What if there were a true threat of investigations of conflicts of interests and political misconduct? What if there was an investigative institution, with the normal subpoena power, able to use professional judgement and ethics irrespective of political time and tide? What if the institution had limited resources with which to pursue their goals, but also having the requirement that they prioritize their focus, without concern for the grinding of the partisan ax? What if an institution examined issues of motivation the same way they would in a murder investigation?

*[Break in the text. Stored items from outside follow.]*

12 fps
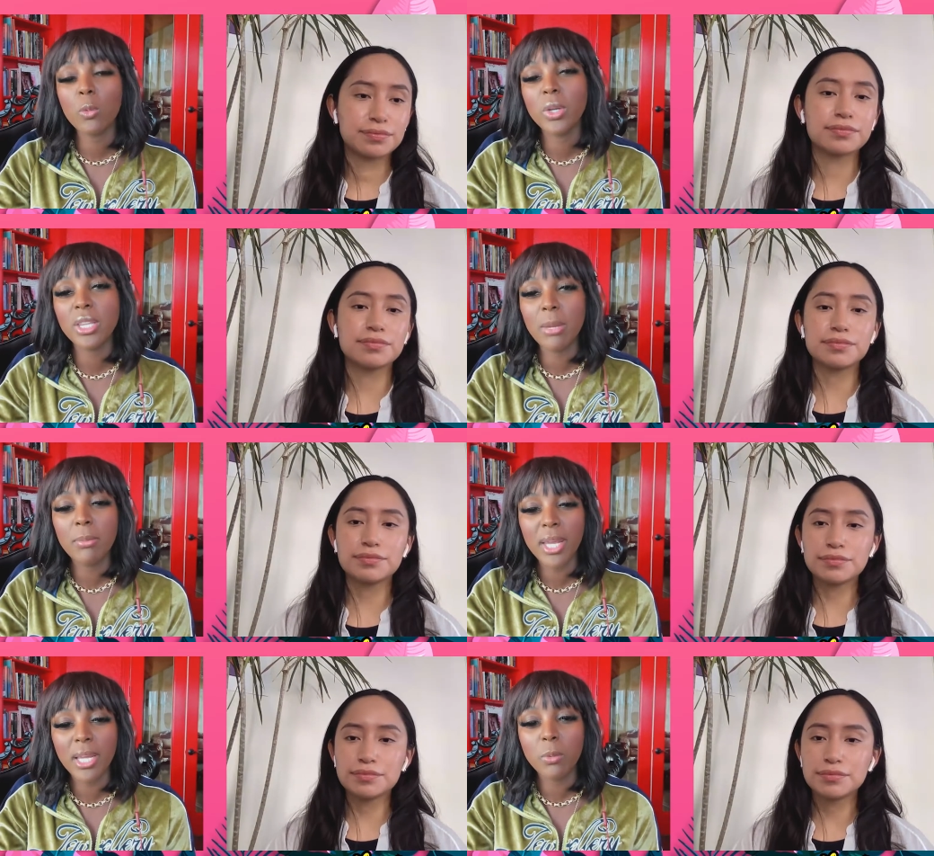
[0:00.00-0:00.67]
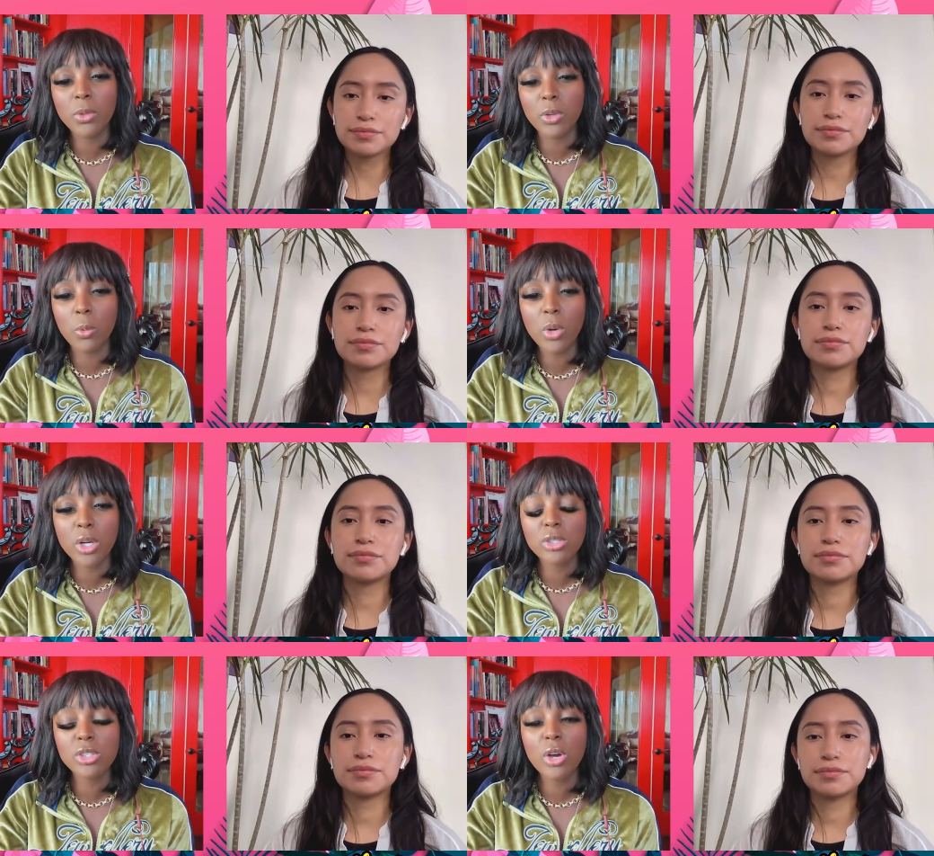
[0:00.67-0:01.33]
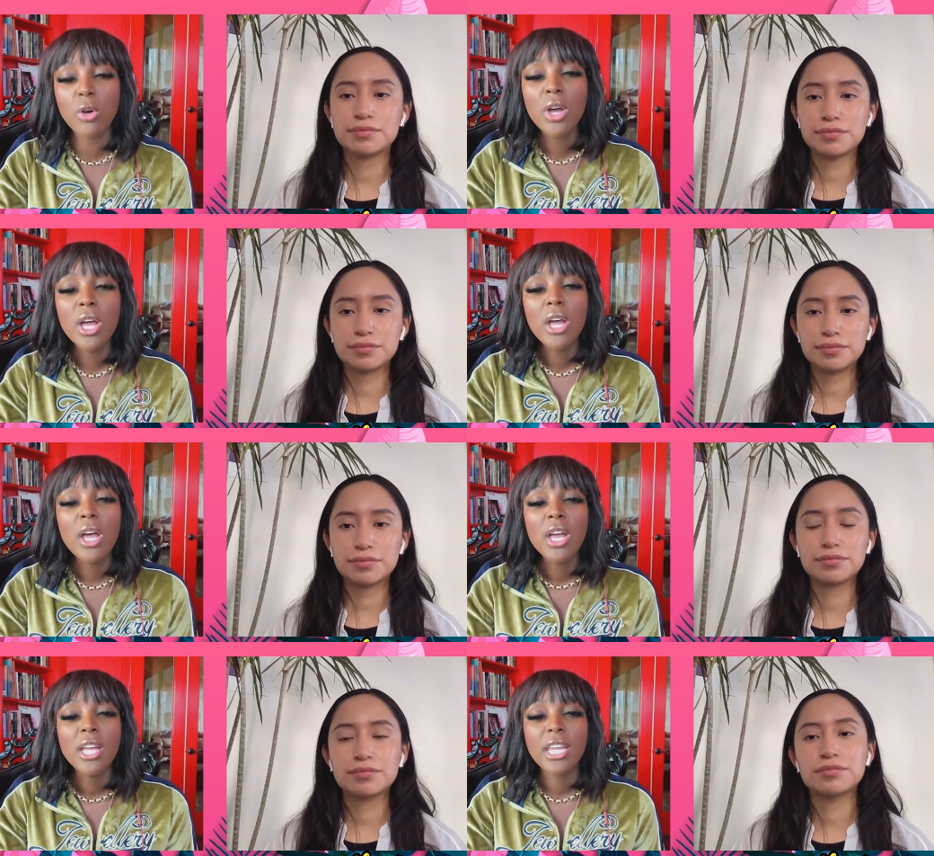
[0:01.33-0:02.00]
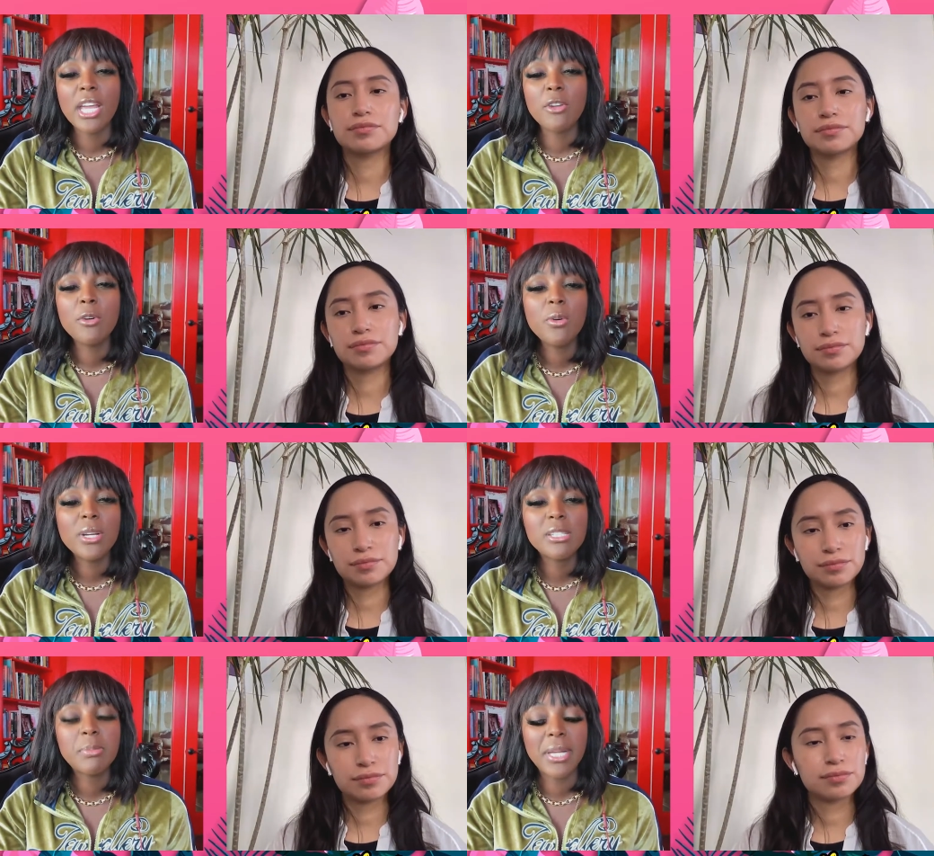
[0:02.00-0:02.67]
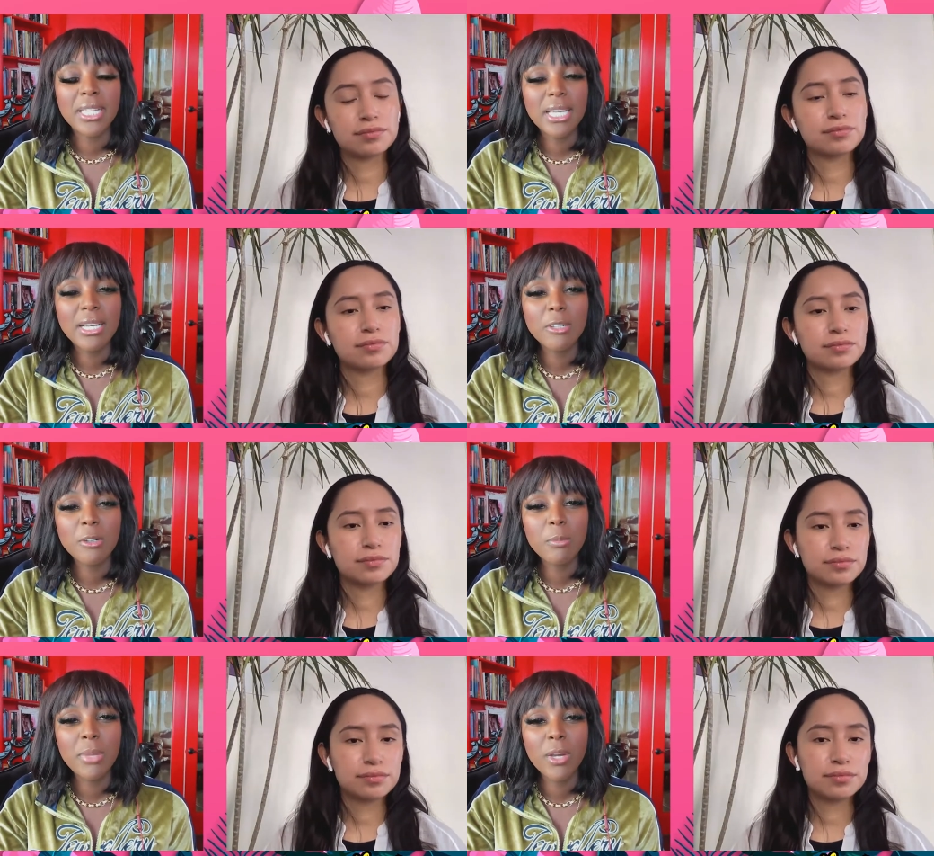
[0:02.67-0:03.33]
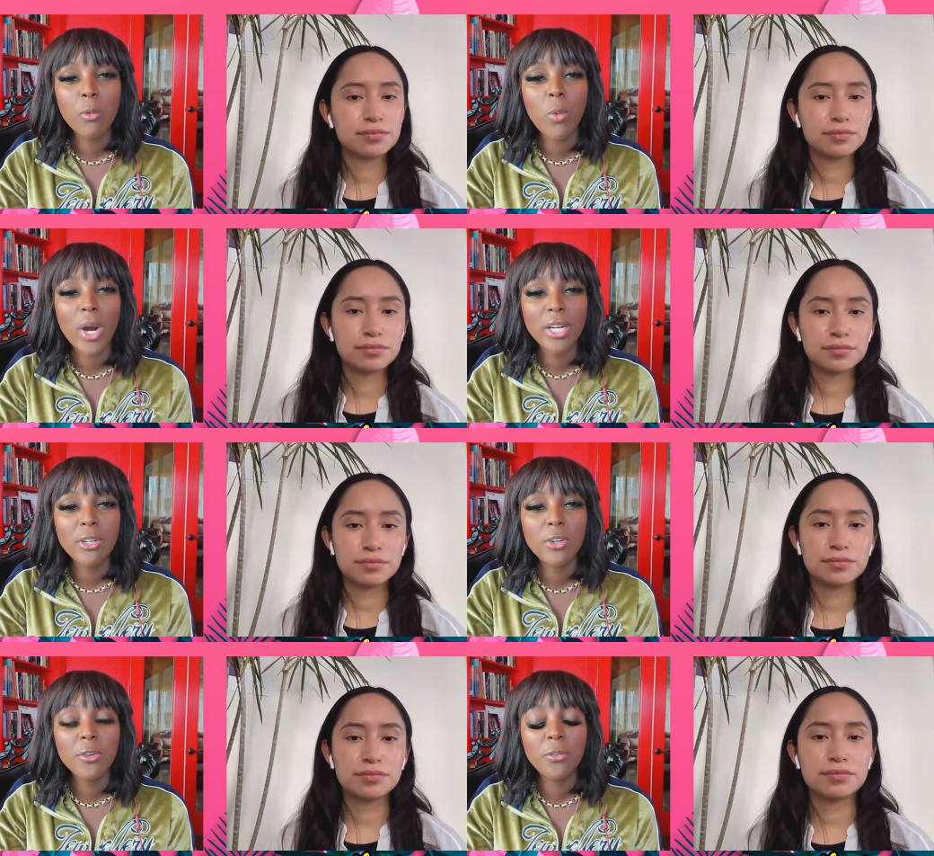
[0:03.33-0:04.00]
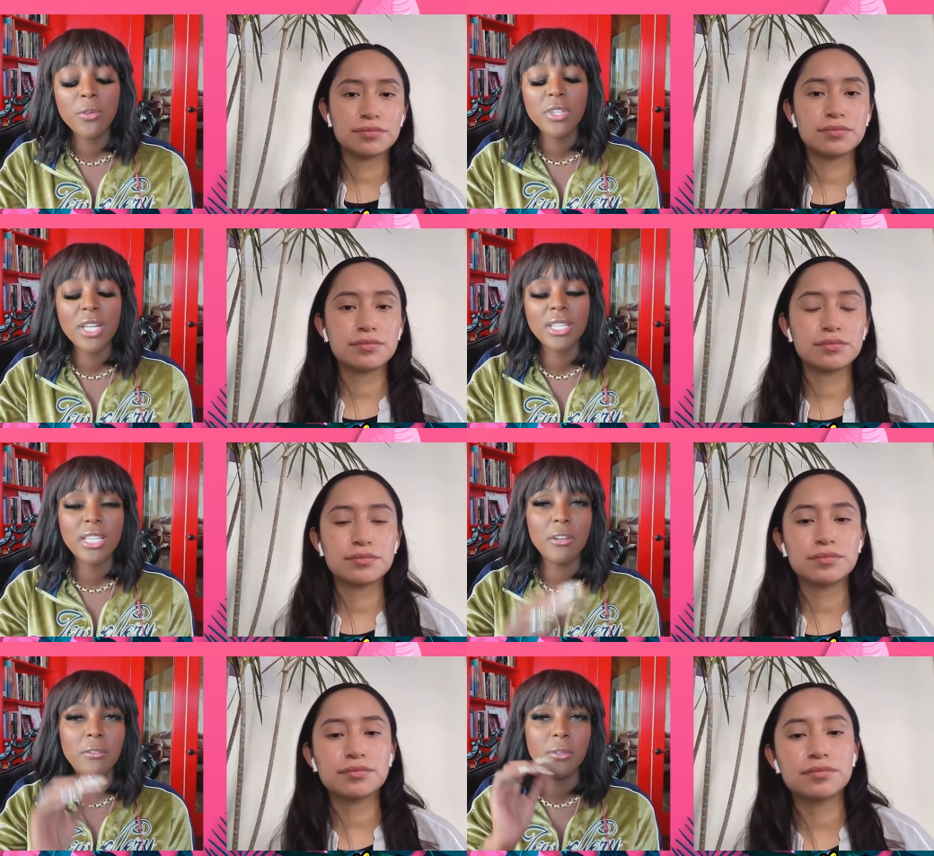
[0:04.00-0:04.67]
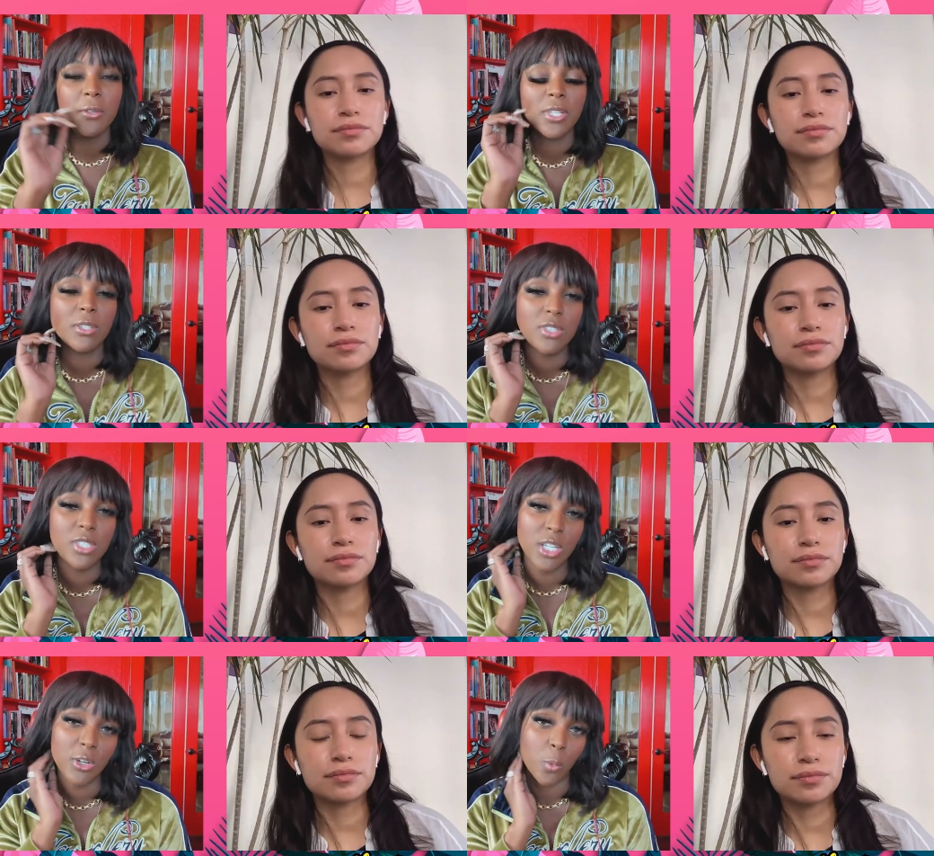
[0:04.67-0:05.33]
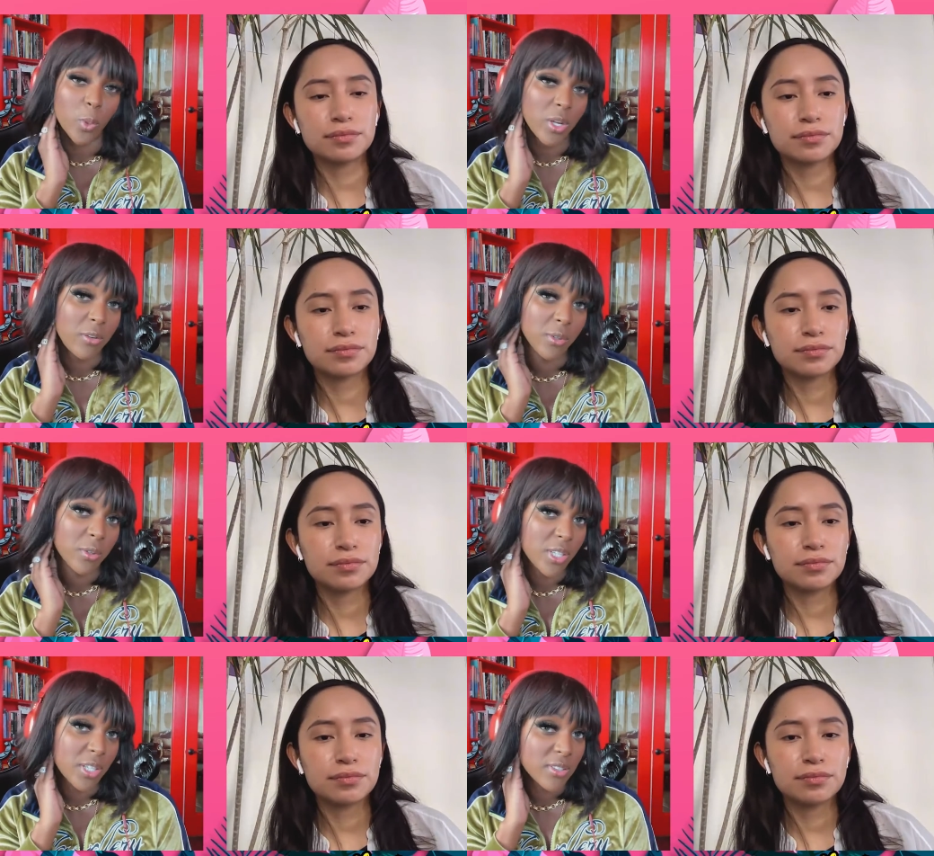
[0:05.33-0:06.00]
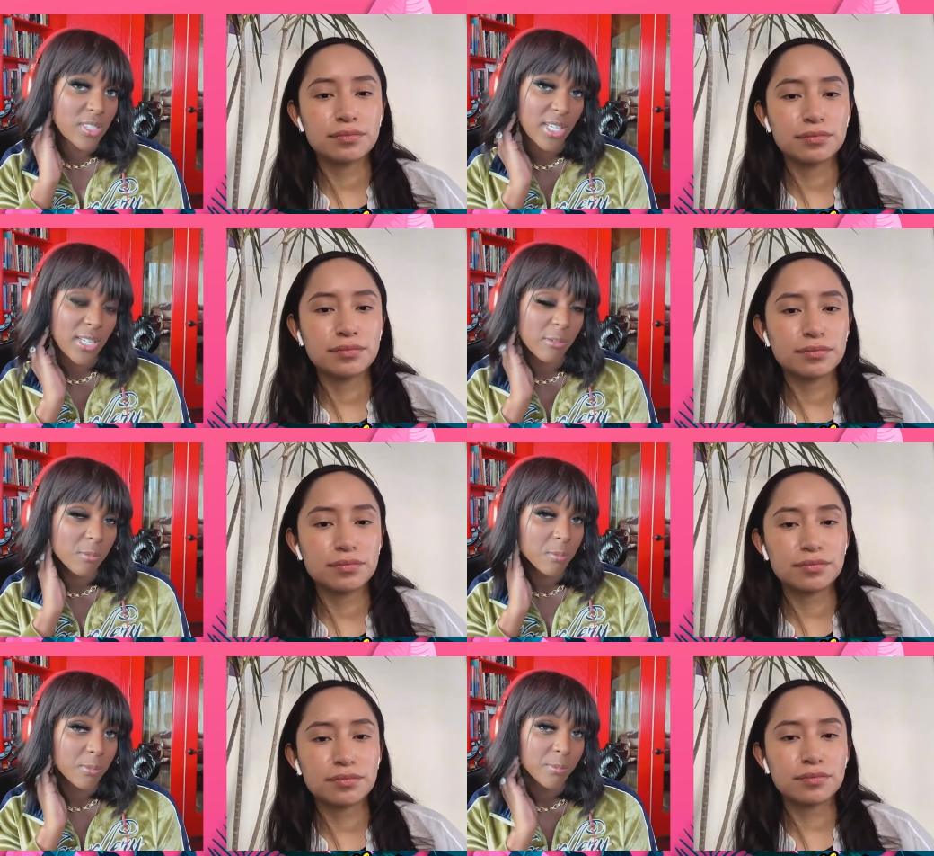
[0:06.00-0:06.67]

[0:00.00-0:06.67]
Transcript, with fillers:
Speaker 1: or what they make with their work so can you explain that a little bit why do you feel that they feel guilty or we feel guilty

Justice must be Just, and it must be perceived to be Just.
I am definitely in favor of making politicians pay a price when they misbehave. If that means the FBI has a department dedicated to that, so be it. It SEEMS that crimes against the public are being increasing tolerated. I think the recent demonization of the government is playing a role. When the government is ridiculed, it is easier of dismiss actions that harm it. The public treasury should be SACRED. Any theft or misuse of those funds needs to be a serious, serious matter and deserving of punishment.